Heureusement qu’on n’attend plus, depuis longtemps, que les hirondelles fassent le printemps. Dans le cas contraire, on serait mal…
Que celui qui peut se vanter d’avoir entendu cette année un vol d’hirondelles gazouiller, triduler, ramager ou truisotter (tous ces termes s’appliquent à son chant) lève le doigt. Ce printemps, plus encore que le précédent et moins sans doute que le suivant, sera un printemps silencieux.
En trente ans, d’après les comptages les moins pessimistes, la population d’hirondelles qui reviennent chaque année d’Afrique a chuté de 60 %. La société espagnole d’ornithologie évalue à 500 000 le nombre d’individus perdus chaque année.
A cela plusieurs raisons : où pourrait-elle nicher, l’hirondelle des granges, quand le moindre bâtiment agricole un tant soit peu rustique est transformé en résidence secondaire pour télétravailleurs urbains ? Combles aménagés en chambre pour les gamins ou en bureau design. Accès désormais interdit aux volatiles.
Où abriterait-elle sa couvée, l’hirondelle des cheminées : dans l’hélice de la pompe à chaleur ?
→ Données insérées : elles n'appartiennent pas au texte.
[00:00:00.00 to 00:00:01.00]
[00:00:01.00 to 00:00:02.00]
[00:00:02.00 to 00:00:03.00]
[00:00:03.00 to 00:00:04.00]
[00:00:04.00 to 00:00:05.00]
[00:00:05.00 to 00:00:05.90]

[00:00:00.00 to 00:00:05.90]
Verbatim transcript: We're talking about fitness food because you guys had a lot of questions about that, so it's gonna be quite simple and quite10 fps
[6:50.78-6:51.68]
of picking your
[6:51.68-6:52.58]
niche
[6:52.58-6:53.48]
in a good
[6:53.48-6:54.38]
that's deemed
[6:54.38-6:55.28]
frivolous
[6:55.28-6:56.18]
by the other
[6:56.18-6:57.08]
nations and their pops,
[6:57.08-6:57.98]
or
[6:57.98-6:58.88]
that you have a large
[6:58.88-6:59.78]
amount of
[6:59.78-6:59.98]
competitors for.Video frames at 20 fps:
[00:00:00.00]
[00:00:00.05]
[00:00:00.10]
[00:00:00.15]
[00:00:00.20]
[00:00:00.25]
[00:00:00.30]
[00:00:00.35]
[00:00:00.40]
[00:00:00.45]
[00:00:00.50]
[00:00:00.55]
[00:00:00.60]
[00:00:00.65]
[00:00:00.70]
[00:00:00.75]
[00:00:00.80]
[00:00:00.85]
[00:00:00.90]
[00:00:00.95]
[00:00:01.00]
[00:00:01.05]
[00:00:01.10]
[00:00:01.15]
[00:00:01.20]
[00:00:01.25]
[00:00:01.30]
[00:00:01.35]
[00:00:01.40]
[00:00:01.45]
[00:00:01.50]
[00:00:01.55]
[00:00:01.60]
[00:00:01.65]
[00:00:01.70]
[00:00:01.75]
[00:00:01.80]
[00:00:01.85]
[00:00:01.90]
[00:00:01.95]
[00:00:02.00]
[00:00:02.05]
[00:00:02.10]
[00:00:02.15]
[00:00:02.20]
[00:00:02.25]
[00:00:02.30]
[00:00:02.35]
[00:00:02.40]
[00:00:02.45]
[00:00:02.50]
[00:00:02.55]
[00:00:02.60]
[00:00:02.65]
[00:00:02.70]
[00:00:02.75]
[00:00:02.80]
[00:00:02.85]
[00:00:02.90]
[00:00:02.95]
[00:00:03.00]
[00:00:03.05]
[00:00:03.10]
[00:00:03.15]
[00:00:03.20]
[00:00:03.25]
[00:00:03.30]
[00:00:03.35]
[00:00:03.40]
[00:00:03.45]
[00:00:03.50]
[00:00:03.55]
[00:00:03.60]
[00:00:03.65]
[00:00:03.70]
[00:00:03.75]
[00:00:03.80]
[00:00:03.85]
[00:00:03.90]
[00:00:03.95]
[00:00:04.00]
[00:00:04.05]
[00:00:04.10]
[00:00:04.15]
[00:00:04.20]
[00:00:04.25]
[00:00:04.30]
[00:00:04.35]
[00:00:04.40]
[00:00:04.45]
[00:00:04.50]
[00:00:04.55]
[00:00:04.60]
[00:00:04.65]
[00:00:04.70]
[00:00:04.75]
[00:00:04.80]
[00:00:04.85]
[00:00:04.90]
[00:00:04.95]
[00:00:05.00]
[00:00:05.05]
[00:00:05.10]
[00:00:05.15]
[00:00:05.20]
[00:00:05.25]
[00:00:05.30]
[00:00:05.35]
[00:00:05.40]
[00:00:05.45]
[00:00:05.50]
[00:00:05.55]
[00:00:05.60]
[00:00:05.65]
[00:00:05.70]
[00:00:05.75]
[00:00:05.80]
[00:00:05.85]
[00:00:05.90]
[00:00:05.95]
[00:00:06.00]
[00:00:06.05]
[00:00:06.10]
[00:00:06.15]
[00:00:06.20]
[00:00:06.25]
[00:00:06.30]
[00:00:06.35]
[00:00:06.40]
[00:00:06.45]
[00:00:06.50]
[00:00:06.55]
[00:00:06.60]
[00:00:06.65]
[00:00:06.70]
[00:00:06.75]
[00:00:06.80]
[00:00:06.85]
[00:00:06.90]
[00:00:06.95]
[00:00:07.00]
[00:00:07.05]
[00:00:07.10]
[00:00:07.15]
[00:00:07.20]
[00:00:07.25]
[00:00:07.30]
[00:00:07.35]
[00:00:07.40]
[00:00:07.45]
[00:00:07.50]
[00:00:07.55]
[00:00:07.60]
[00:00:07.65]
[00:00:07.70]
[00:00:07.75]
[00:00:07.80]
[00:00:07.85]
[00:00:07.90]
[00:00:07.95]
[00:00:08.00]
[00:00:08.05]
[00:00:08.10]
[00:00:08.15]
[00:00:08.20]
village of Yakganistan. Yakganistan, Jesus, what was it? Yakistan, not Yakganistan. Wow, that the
Mais il y a plus grave que cette disparition de ses habitats. Si l’hirondelle nous boude, c’est principalement faute d’insectes à se caler dans le bec. En 2018, une retentissante étude allemande révélait qu’en trente ans (tiens…) la biomasse d’insectes en Europe continentale s’est effondrée de 80 %. En cause : les pesticides (« biocides » serait un terme plus approprié) massivement utilisés dans l’agro-industrie. Il y a quelques jours, deux instituts de recherche français (l’INRAe et l’IFREMER) publiaient une synthèse des connaissances issues de 4000 (oui, quatre mille !) études scientifiques : « les études disponibles publiées ces 20 dernières années permettent d’affirmer de manière robuste que les produits phytopharmaceutiques sont une des causes majeures du déclin de certaines populations », ont-ils conclu.
Printemps silencieux : c’est le titre -tristement prémonitoire- d’un livre publié en 1962 par la biologiste américaine Rachel Carson. Un best-seller. Plus de 2 millions d’exemplaires vendus. Inscrit dans la liste des 25 ouvrages les plus importants de tous les temps par Discover Magazine aux côtés -excusez du peu- de L’Origine des espèces de Darwin ou de La Théorie de la relativité d’Einstein. Carson y annonçait l’extinction des populations d’oiseaux à cause des biocides agricoles (le DDT à son époque, mais on a trouvé pire depuis !).
C’était il y a 60 ans.
Le printemps silencieux, c’est maintenant.
PS – A l’occasion du 60ème anniversaire de Printemps silencieux, les éditions Wildproject en publient une nouvelle édition en français, illustrée et augmentée.